• _TASK TO CARRY OUT_: The response should be an exact transcription of the data below, free of images.

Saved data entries
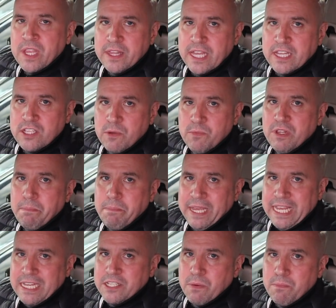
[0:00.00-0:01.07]
They're some of the
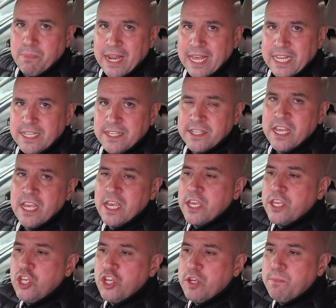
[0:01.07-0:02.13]
biggest complaints
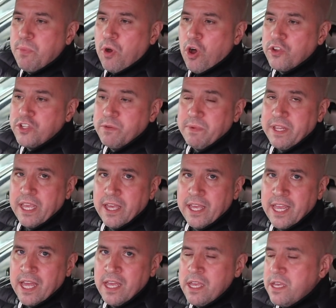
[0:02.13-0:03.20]
you can possibly
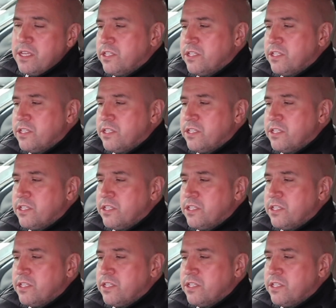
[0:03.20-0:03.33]
hear.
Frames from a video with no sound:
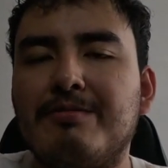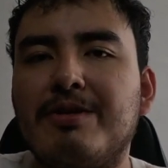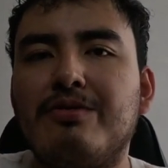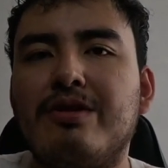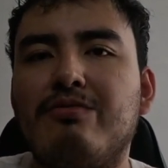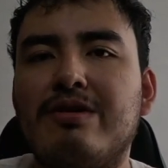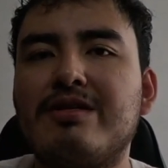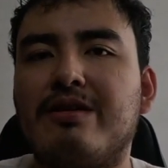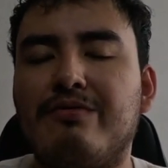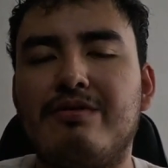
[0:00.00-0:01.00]
even though it
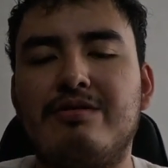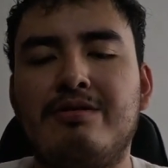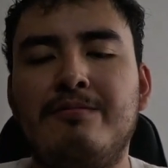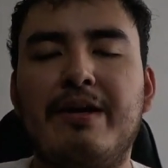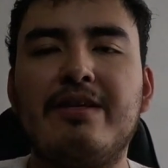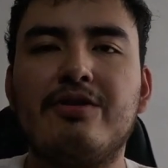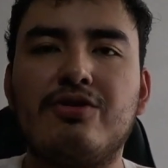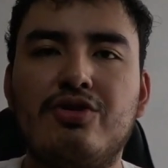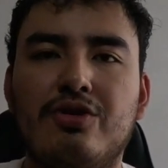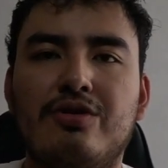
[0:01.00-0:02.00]
was at first
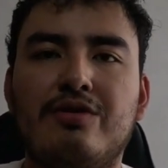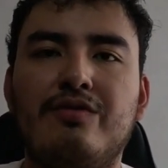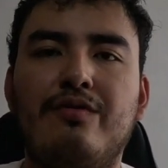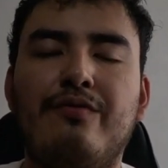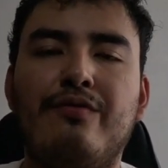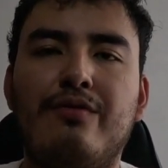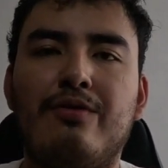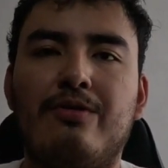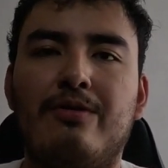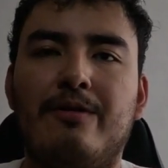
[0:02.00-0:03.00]
meant just
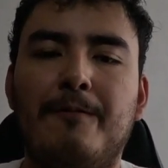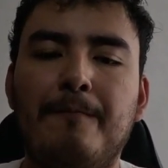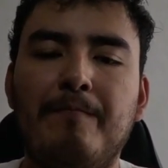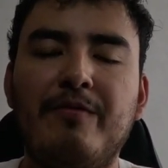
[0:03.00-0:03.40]
for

• _RESPONSE AREA_:
[0:00.00-0:01.07]
They're some of the
[0:01.07-0:02.13]
biggest complaints
[0:02.13-0:03.20]
you can possibly
[0:03.20-0:03.33]
hear.
Frames from a video with no sound:
[0:00.00-0:01.00]
even though it
[0:01.00-0:02.00]
was at first
[0:02.00-0:03.00]
meant just
[0:03.00-0:03.40]
for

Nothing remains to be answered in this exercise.